= TASK OBJECTIVE =
What you produce should match the records below precisely, except that images are removed.

= STORED DATA =
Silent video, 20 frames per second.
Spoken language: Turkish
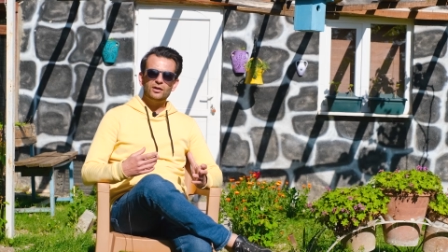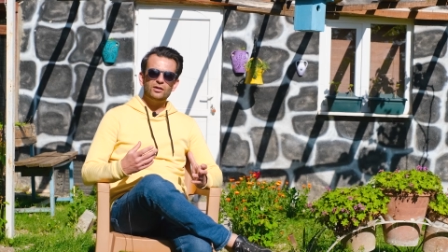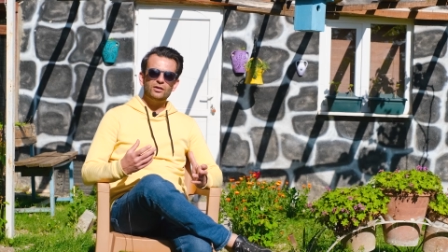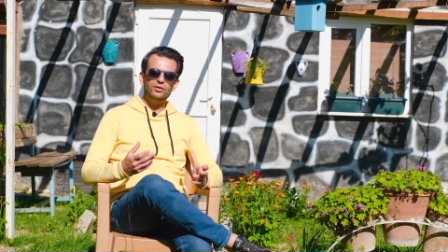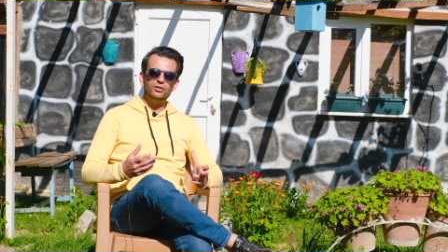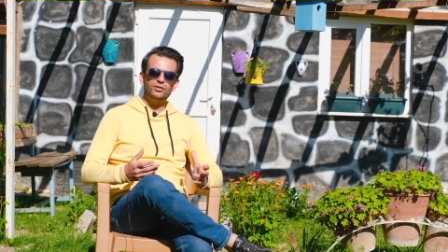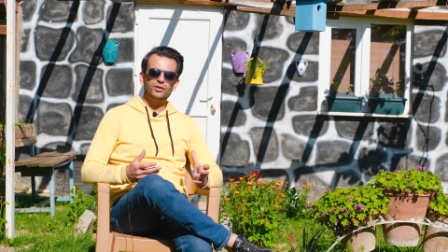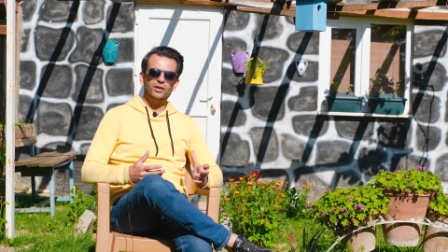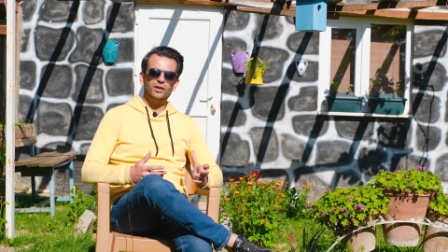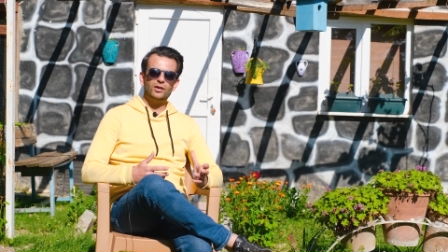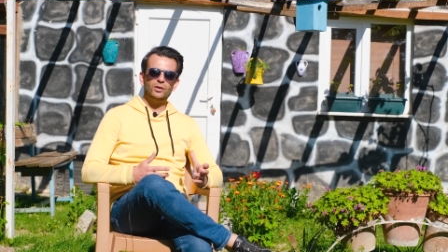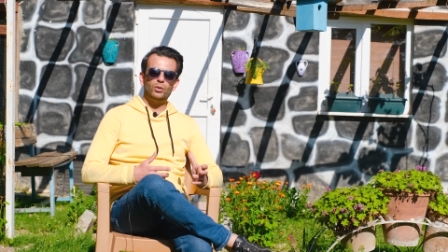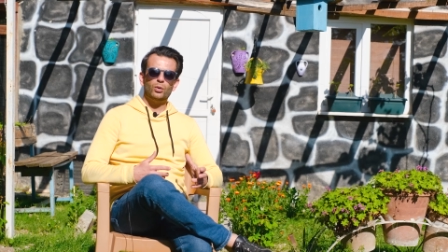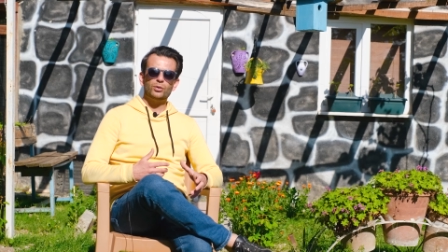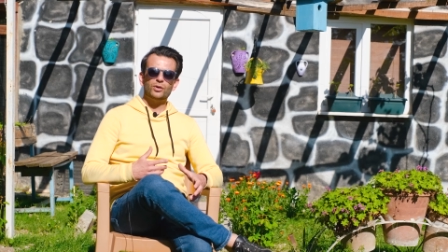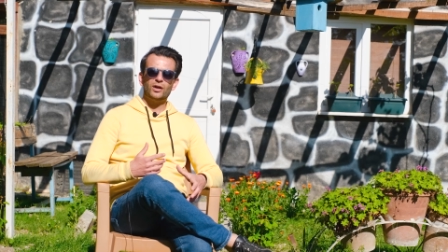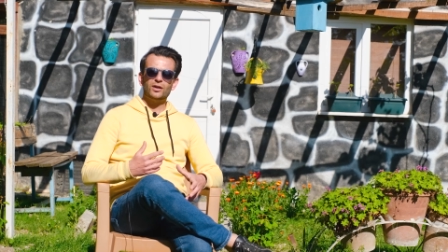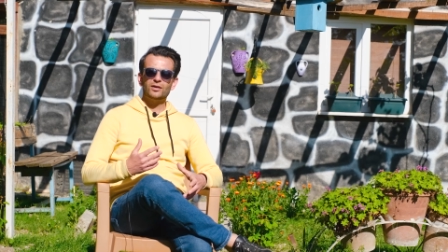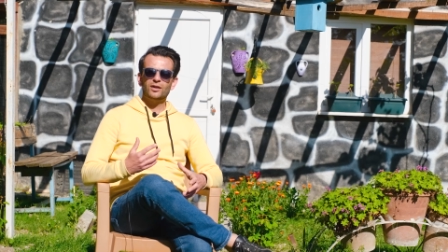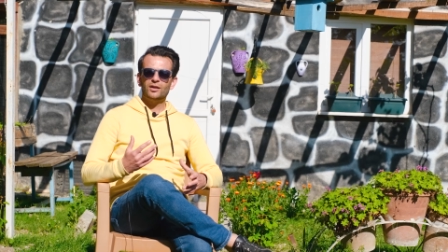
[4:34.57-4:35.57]
işlerine
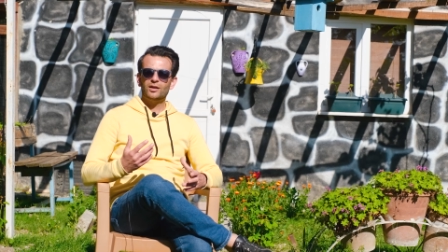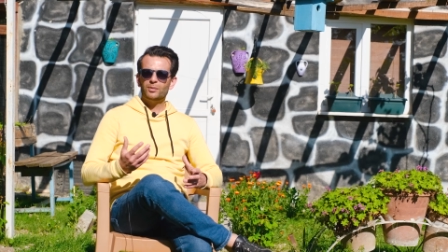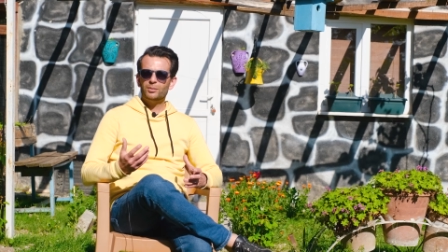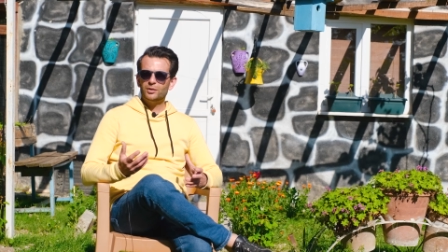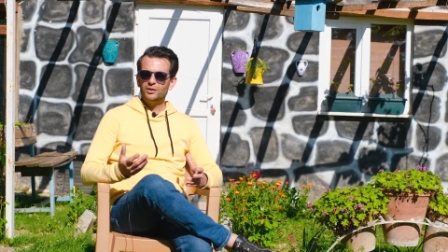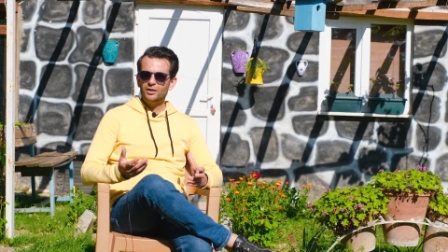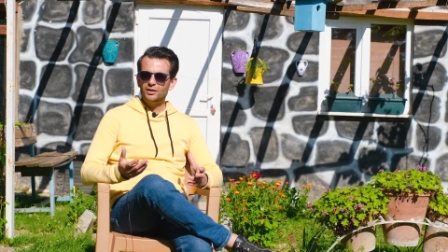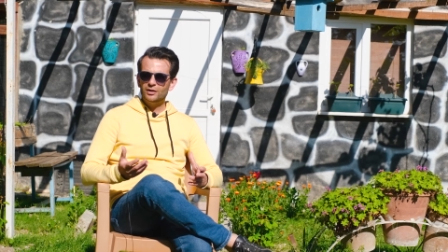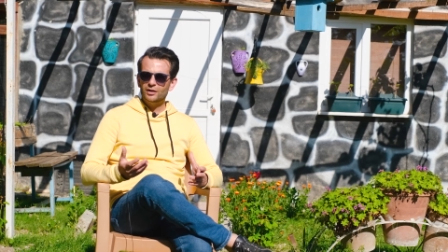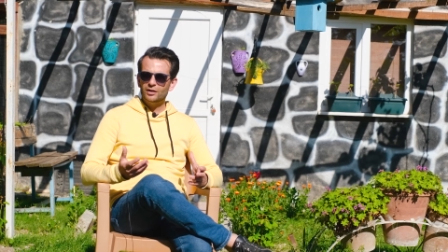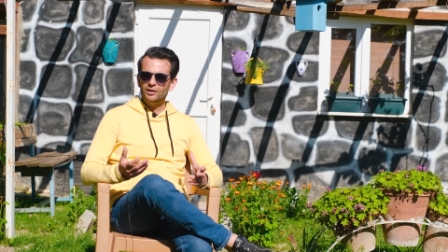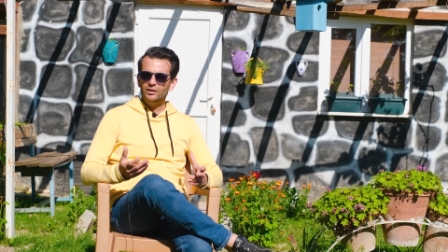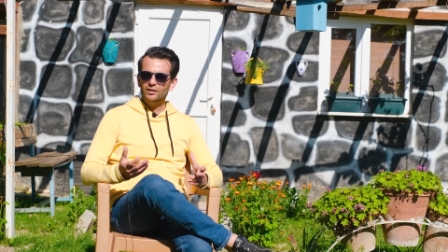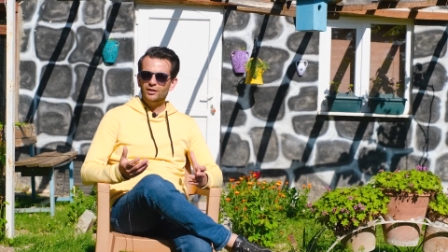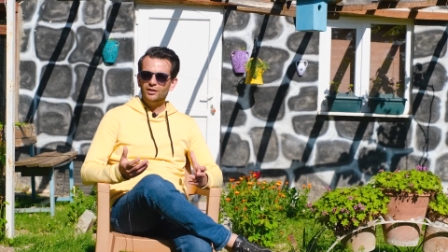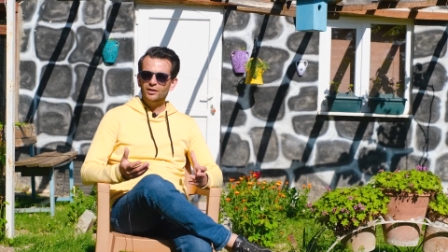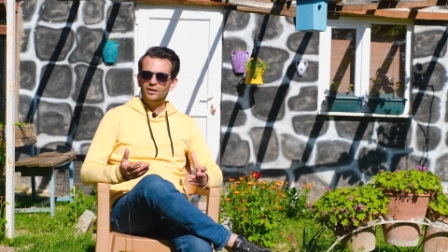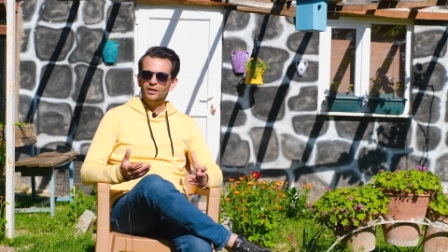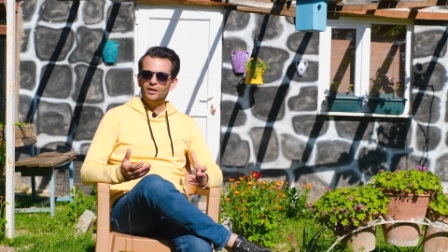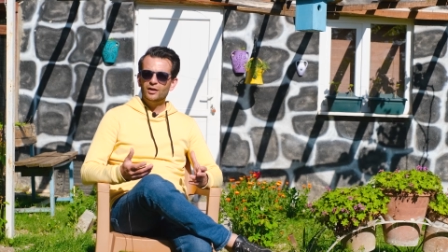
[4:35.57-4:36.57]

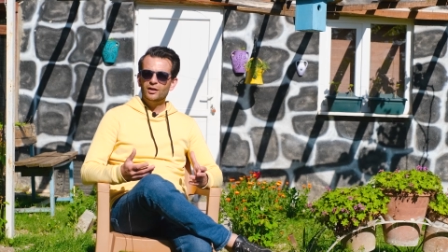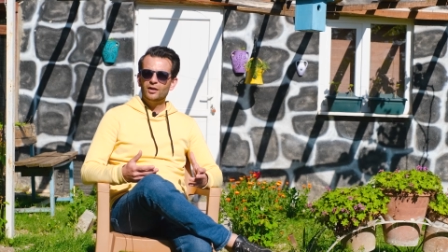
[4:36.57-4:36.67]
odaklanamadıklarını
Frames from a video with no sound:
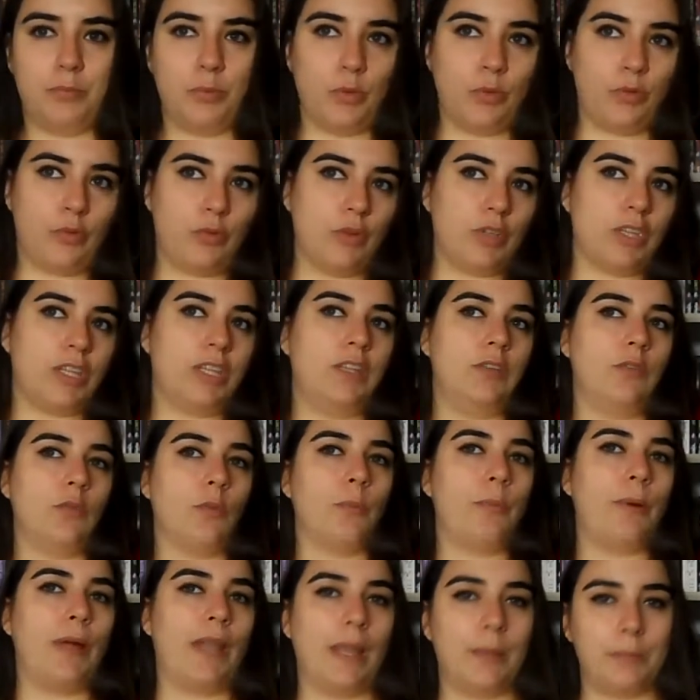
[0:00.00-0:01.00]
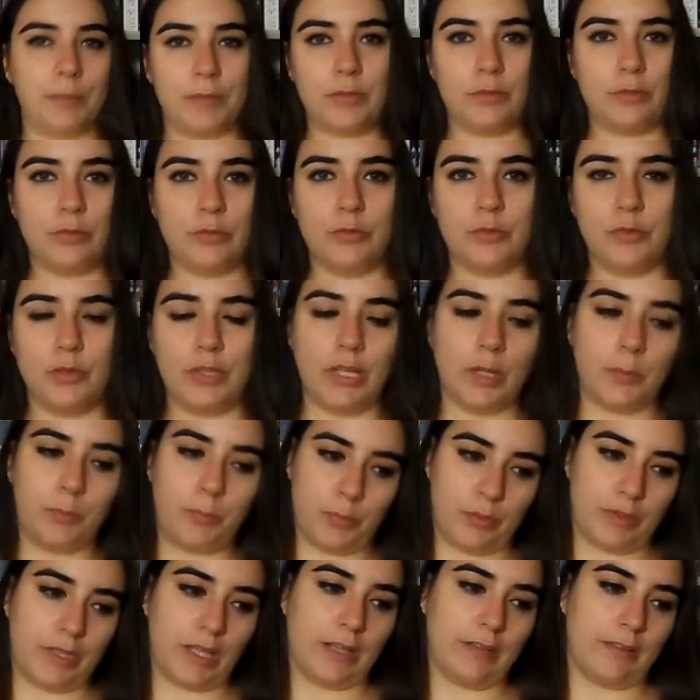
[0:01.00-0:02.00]
Pour ceux qui n'ont pas l'habitude de
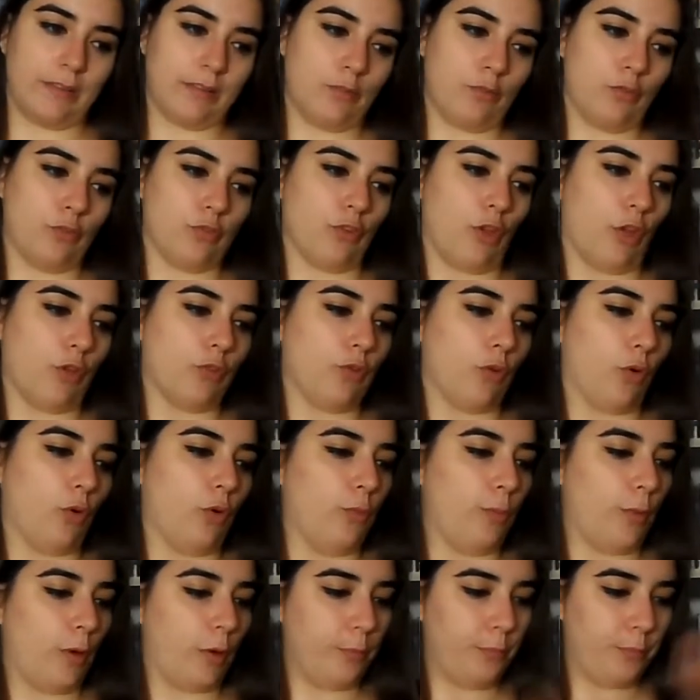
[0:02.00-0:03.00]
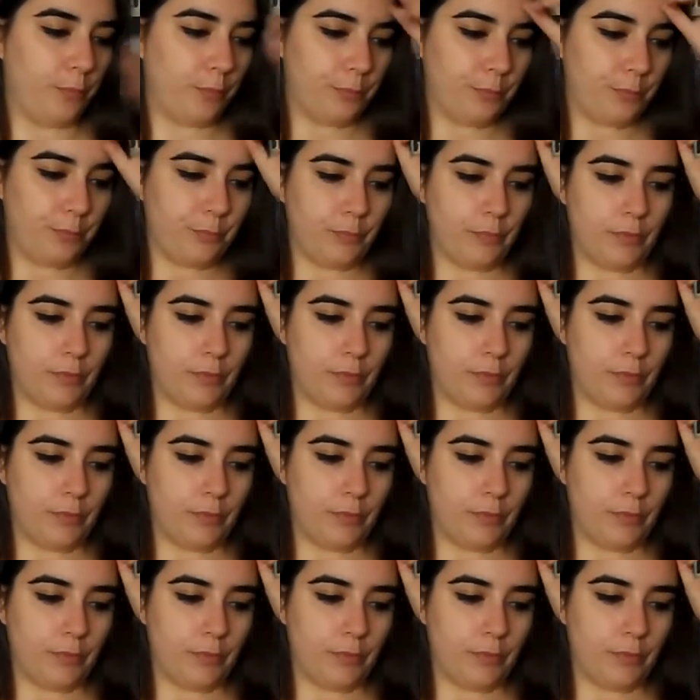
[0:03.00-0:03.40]
lire peut-être ce genre de roman,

= SOLUTION FOR THIS PROBLEM =
Silent video, 20 frames per second.
Spoken language: Turkish
[4:34.57-4:35.57]
işlerine
[4:35.57-4:36.57]

[4:36.57-4:36.67]
odaklanamadıklarını
Frames from a video with no sound:
[0:00.00-0:01.00]
[0:01.00-0:02.00]
Pour ceux qui n'ont pas l'habitude de
[0:02.00-0:03.00]
[0:03.00-0:03.40]
lire peut-être ce genre de roman,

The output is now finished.